Hashing
https://www.hackerearth.com/practice/data-structures/hash-tables/basics-of-hash-tables/tutorial
Hash Function
A hash function is any function that can be used to map data of arbitrary size to data of fixed size. The values returned by a hash function are called hash values,hash codes, digests, or simply hashes. The values are used to index a fixed-size table called a hash table. Use of a hash function to index a hash table is called hashing or scatter storage addressing.
Consistent Hashing
Consistent Hashing is a special kind of hashing such that when a hash table is resized, only K/n keys need to be remapped on average, where K is the number of the keys, and n is the number of slots. In contrast, in most traditional hash tables, a change in the number of array slots causes nearly all keys to be remapped because the mapping between the keys and slots are defined by a modular operation.

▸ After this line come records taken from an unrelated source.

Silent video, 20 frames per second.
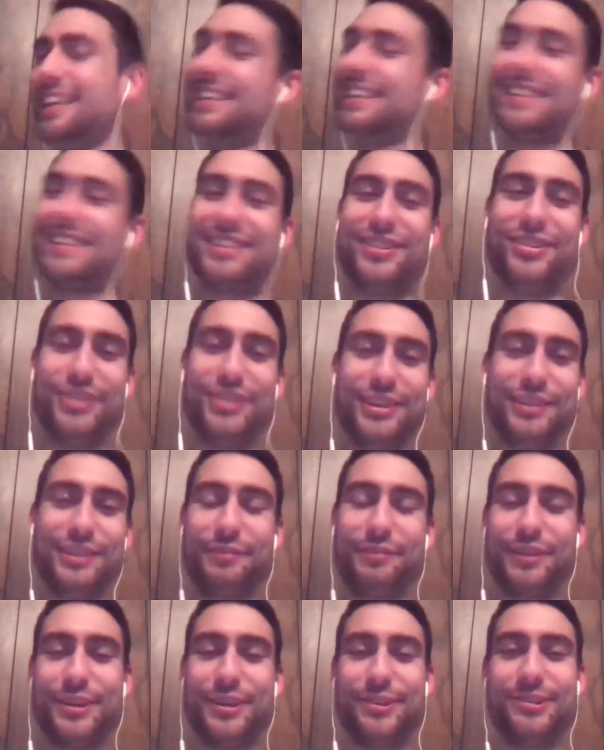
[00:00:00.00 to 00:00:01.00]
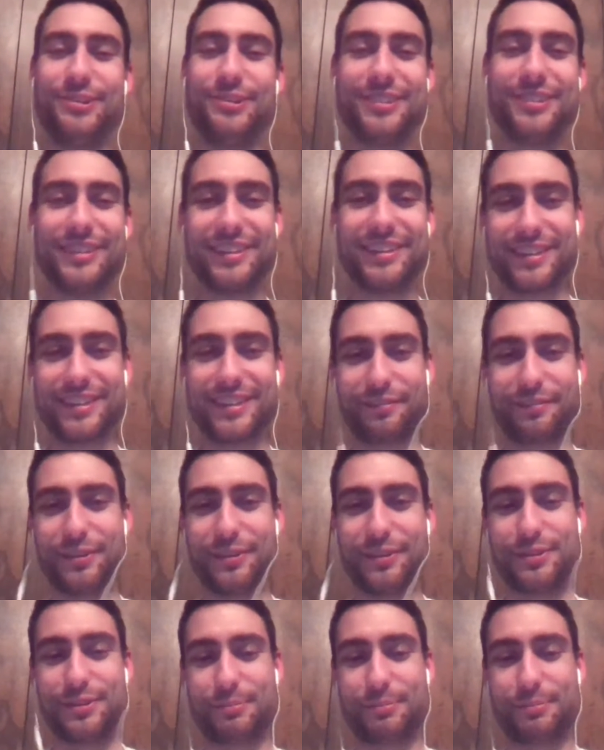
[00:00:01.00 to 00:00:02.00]
only the few
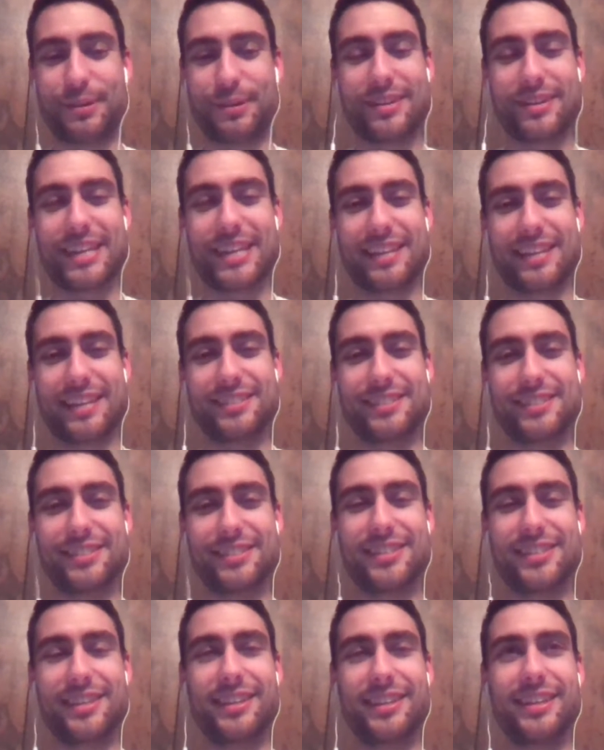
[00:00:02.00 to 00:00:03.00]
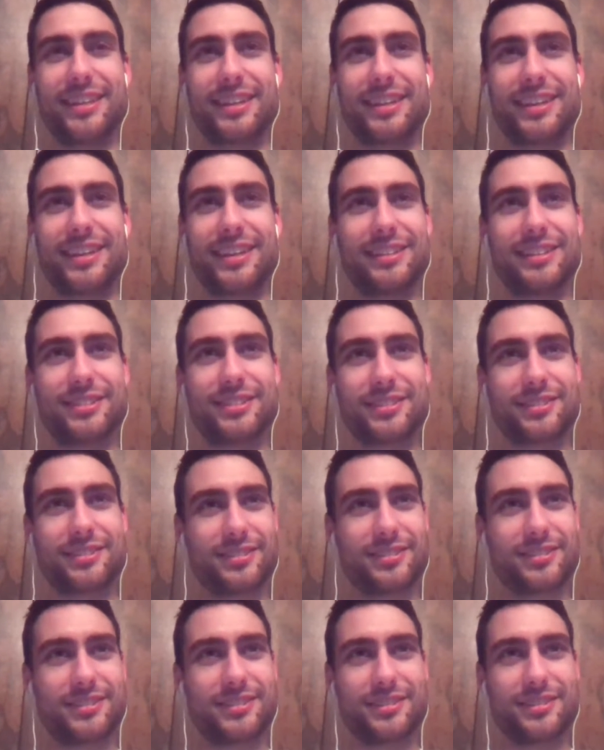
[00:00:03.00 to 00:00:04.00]
and the proud Kansas City
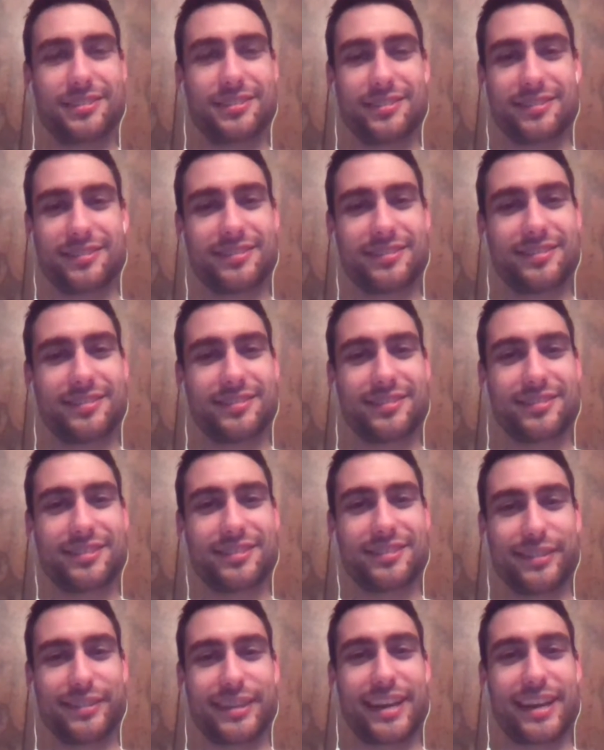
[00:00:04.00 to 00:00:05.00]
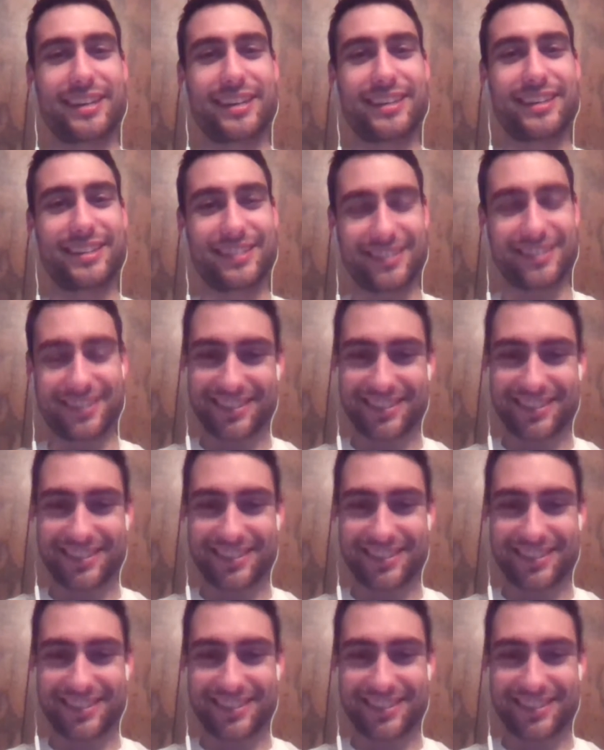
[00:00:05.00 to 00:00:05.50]
Knights got it.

Consistent hashing is a key concept in distributed systems, especially for load balancing, distributed caching, and data partitioning. Unlike standard hashing techniques that can cause significant reorganization when nodes are added or removed, consistent hashing minimizes disruption by redistributing only a fraction of the data.

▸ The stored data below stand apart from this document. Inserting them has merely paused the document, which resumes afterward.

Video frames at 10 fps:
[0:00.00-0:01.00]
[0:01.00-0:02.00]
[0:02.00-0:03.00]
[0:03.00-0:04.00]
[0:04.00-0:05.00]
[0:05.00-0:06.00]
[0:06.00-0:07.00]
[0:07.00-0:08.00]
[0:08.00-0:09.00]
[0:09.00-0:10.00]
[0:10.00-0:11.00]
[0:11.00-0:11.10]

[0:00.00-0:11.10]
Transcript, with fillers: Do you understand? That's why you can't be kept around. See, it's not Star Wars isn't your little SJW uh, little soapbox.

How Consistent Hashing Works
1. Hash Ring
- Keys and nodes are hashed into the same numeric space (often visualized as a circle or ring).
- The hash function maps both nodes (e.g., servers) and keys (e.g., data items) onto this ring.
2. Data Assignment
- A key is assigned to the first node that is encountered in a clockwise direction on the ring.
3. Node Addition/Removal
- When a node is added, it only affects the keys that fall between it and the previous node in the ring.

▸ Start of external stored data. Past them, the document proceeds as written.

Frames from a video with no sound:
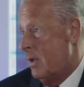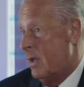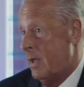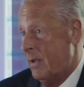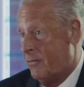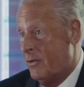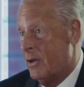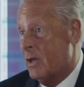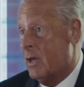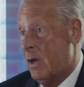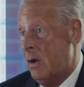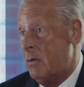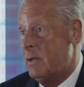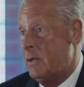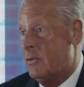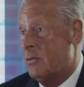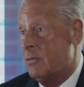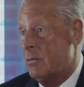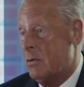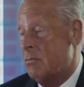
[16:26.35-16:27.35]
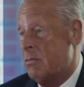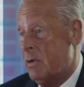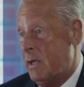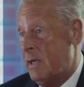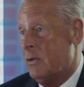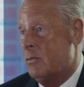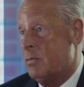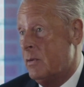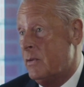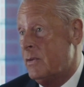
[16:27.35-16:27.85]
if you go into
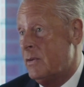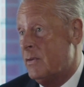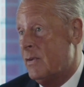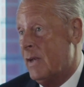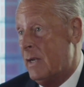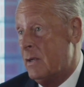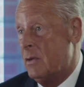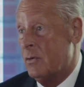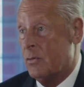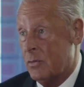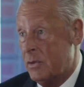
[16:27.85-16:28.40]
arrears with your tenant,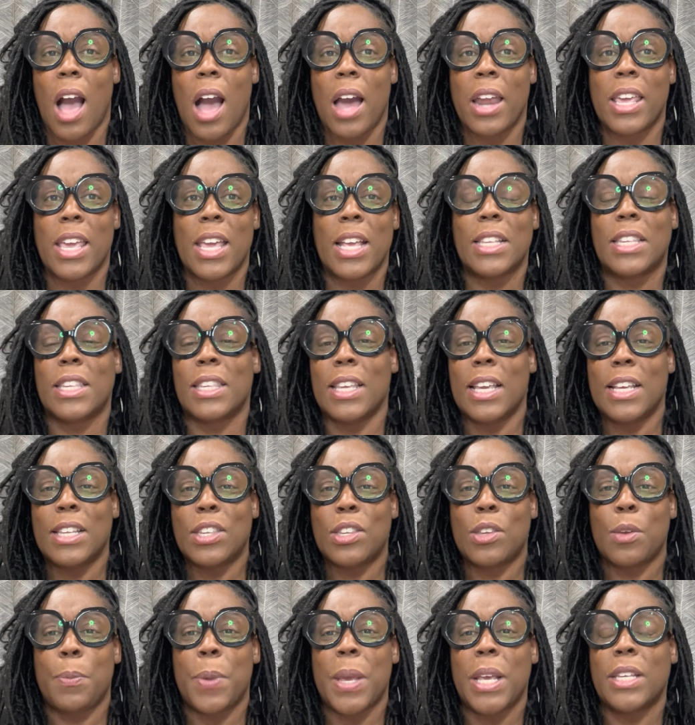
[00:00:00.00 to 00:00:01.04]
audience needs
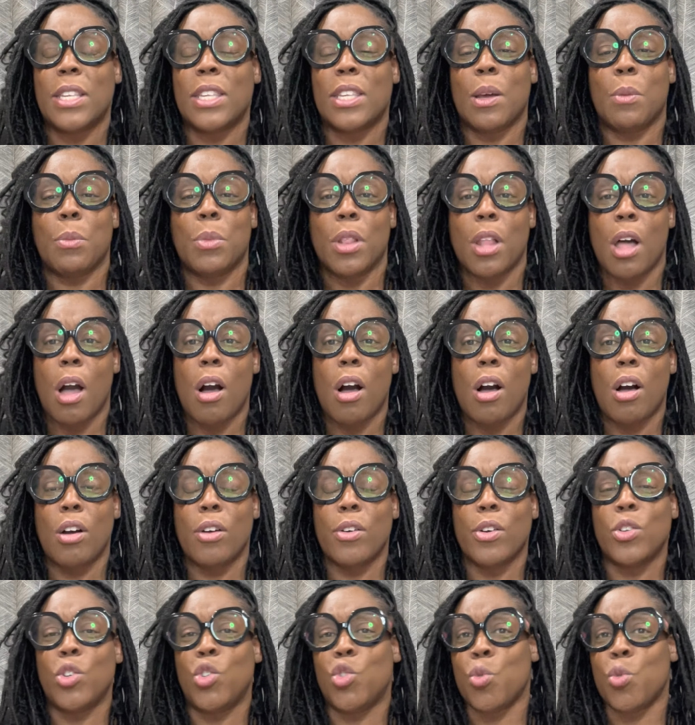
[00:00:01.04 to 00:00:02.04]
to be some long,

- When a node is removed, only the keys that were assigned to it need reassignment.
Implementation
import hashlib
class ConsistentHashing:
def __init__(self, nodes=None, replicas=3):
self.replicas = replicas
self.ring = {}
self.sorted_keys = []
if nodes:
for node in nodes:
self.add_node(node)
def hash(self, key):
return int(hashlib.md5(key.encode('utf-8')).hexdigest(), 16)
def add_node(self, node):
for i in range(self.replicas):
hash_val = self.hash(f"{node}:{i}")
self.ring[hash_val] = node
self.sorted_keys.append(hash_val)
self.sorted_keys.sort()
def remove_node(self, node):
for i in range(self.replicas):
hash_val = self.hash(f"{node}:{i}")
del self.ring[hash_val]
self.sorted_keys.remove(hash_val)
def get_node(self, key):
if not self.ring:
return None
hash_val = self.hash(key)
for h in self.sorted_keys:
if hash_val <= h:
return self.ring[h]
return self.ring[self.sorted_keys[0]]
# Example Usage
nodes = ['Node1', 'Node2', 'Node3']
ch = ConsistentHashing(nodes)
print(ch.get_node('my_data_key'))
Advantages
- Reduces data movement during scaling
- Provides a fair and balanced distribution
- Supports redundancy with ease for high availability
Disadvantages
- Requires a reliable hash function to minimize hotspots
- Managing virtual nodes adds complexity
- May require additional mechanisms for replication and failure handling
Algorithms
1. Classic Consistent Hashing
- Overview: Maps both keys and nodes onto a circular hash ring. Each key is assigned to the closest node in the ring (moving clockwise).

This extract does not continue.